__Exercise objective__
For the entries below, copy exactly the line that contains "[0:00.00-0:01.04]" through the line that contains "Lip reading: don't", both ends included, and exclude all pictures.

______

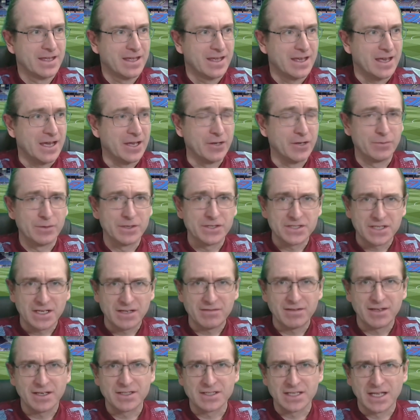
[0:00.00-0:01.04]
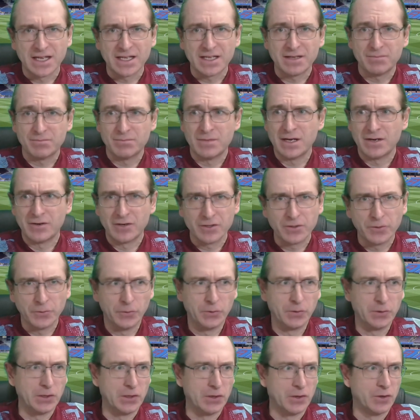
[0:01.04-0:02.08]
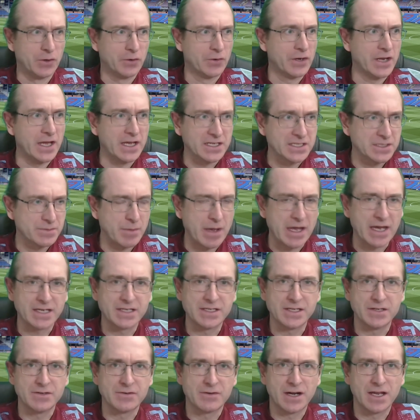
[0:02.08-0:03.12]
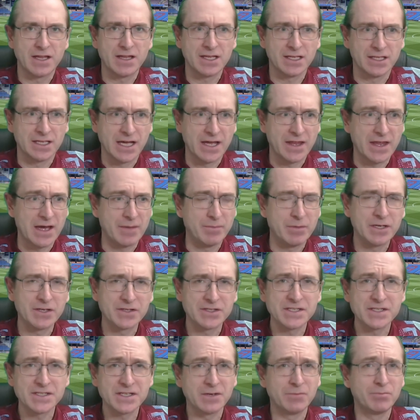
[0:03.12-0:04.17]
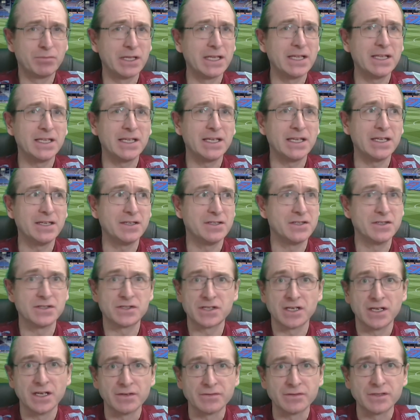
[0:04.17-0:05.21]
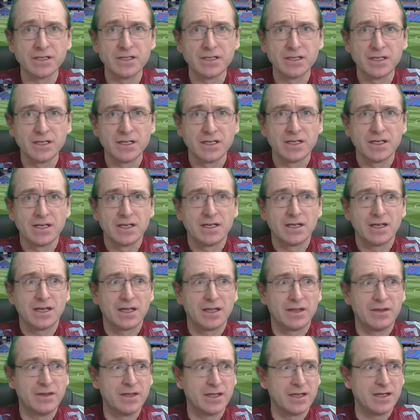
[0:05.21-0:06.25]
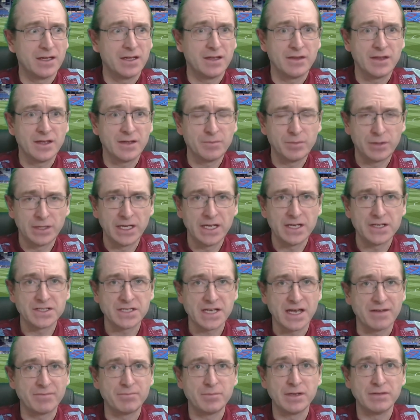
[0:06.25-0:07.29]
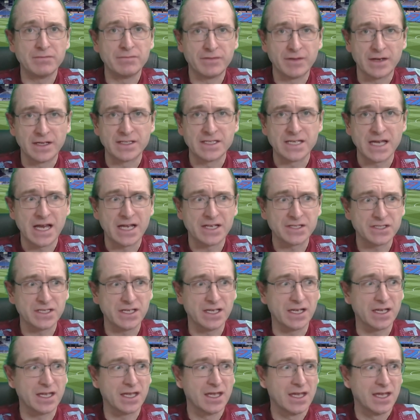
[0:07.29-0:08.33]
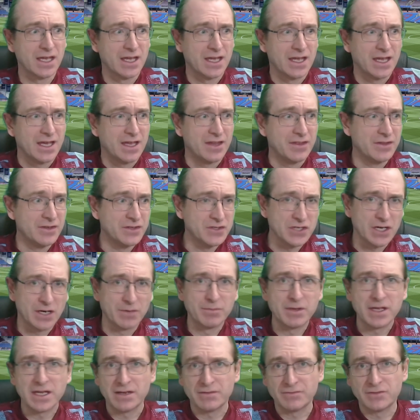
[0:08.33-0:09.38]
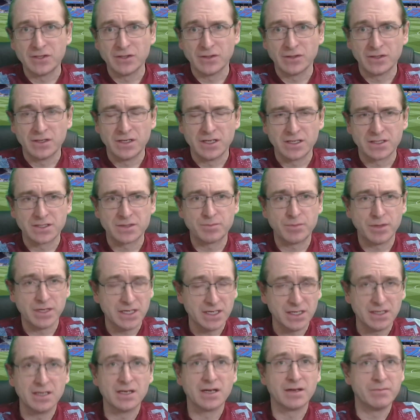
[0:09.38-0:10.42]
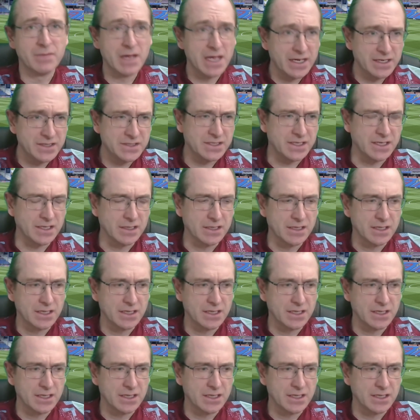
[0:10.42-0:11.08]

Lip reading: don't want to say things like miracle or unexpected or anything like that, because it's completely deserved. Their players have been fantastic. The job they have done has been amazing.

______

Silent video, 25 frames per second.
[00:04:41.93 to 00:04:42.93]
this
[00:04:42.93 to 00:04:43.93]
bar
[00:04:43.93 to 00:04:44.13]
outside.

______

__Task solution__
[0:00.00-0:01.04]
[0:01.04-0:02.08]
[0:02.08-0:03.12]
[0:03.12-0:04.17]
[0:04.17-0:05.21]
[0:05.21-0:06.25]
[0:06.25-0:07.29]
[0:07.29-0:08.33]
[0:08.33-0:09.38]
[0:09.38-0:10.42]
[0:10.42-0:11.08]

Lip reading: don't want to say things like miracle or unexpected or anything like that, because it's completely deserved. Their players have been fantastic. The job they have done has been amazing.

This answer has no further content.